**DATA SUPPLIED**:
+-------+

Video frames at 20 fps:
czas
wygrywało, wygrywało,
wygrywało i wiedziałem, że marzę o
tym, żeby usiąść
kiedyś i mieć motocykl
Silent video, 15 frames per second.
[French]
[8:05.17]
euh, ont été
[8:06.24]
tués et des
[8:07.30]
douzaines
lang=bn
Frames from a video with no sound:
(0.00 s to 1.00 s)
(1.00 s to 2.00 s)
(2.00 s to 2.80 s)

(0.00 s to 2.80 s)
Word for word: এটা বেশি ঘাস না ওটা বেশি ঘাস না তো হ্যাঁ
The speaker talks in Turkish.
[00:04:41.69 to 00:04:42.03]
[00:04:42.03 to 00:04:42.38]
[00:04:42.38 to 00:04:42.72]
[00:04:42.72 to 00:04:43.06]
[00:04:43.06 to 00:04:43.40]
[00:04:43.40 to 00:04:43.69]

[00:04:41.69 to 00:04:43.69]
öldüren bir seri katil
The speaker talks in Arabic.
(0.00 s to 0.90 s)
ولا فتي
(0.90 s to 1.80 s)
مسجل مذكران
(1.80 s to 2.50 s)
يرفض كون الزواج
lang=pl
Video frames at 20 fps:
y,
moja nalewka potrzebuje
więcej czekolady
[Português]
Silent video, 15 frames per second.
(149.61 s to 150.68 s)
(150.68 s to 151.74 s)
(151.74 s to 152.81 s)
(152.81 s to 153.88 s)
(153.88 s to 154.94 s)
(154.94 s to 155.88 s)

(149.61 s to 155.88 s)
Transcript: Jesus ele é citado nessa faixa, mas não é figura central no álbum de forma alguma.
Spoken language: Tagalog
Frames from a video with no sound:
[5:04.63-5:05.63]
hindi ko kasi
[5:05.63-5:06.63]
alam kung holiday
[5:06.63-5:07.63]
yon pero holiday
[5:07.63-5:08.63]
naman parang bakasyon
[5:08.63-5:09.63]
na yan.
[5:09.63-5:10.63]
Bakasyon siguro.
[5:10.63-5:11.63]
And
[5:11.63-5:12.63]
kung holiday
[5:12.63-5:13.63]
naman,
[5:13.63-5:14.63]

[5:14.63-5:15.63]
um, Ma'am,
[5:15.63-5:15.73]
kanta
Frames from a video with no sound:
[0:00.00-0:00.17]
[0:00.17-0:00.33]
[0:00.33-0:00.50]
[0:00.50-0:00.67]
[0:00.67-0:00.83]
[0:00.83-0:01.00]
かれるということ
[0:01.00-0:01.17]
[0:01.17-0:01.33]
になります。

+-------+

**EXERCISE DETAILS**:
Print each entry exactly as it appears above.

**PROBLEM SOLUTION**:
Video frames at 20 fps:
czas
wygrywało, wygrywało,
wygrywało i wiedziałem, że marzę o
tym, żeby usiąść
kiedyś i mieć motocykl
Silent video, 15 frames per second.
[French]
[8:05.17]
euh, ont été
[8:06.24]
tués et des
[8:07.30]
douzaines
lang=bn
Frames from a video with no sound:
(0.00 s to 1.00 s)
(1.00 s to 2.00 s)
(2.00 s to 2.80 s)

(0.00 s to 2.80 s)
Word for word: এটা বেশি ঘাস না ওটা বেশি ঘাস না তো হ্যাঁ
The speaker talks in Turkish.
[00:04:41.69 to 00:04:42.03]
[00:04:42.03 to 00:04:42.38]
[00:04:42.38 to 00:04:42.72]
[00:04:42.72 to 00:04:43.06]
[00:04:43.06 to 00:04:43.40]
[00:04:43.40 to 00:04:43.69]

[00:04:41.69 to 00:04:43.69]
öldüren bir seri katil
The speaker talks in Arabic.
(0.00 s to 0.90 s)
ولا فتي
(0.90 s to 1.80 s)
مسجل مذكران
(1.80 s to 2.50 s)
يرفض كون الزواج
lang=pl
Video frames at 20 fps:
y,
moja nalewka potrzebuje
więcej czekolady
[Português]
Silent video, 15 frames per second.
(149.61 s to 150.68 s)
(150.68 s to 151.74 s)
(151.74 s to 152.81 s)
(152.81 s to 153.88 s)
(153.88 s to 154.94 s)
(154.94 s to 155.88 s)

(149.61 s to 155.88 s)
Transcript: Jesus ele é citado nessa faixa, mas não é figura central no álbum de forma alguma.
Spoken language: Tagalog
Frames from a video with no sound:
[5:04.63-5:05.63]
hindi ko kasi
[5:05.63-5:06.63]
alam kung holiday
[5:06.63-5:07.63]
yon pero holiday
[5:07.63-5:08.63]
naman parang bakasyon
[5:08.63-5:09.63]
na yan.
[5:09.63-5:10.63]
Bakasyon siguro.
[5:10.63-5:11.63]
And
[5:11.63-5:12.63]
kung holiday
[5:12.63-5:13.63]
naman,
[5:13.63-5:14.63]

[5:14.63-5:15.63]
um, Ma'am,
[5:15.63-5:15.73]
kanta
Frames from a video with no sound:
[0:00.00-0:00.17]
[0:00.17-0:00.33]
[0:00.33-0:00.50]
[0:00.50-0:00.67]
[0:00.67-0:00.83]
[0:00.83-0:01.00]
かれるということ
[0:01.00-0:01.17]
[0:01.17-0:01.33]
になります。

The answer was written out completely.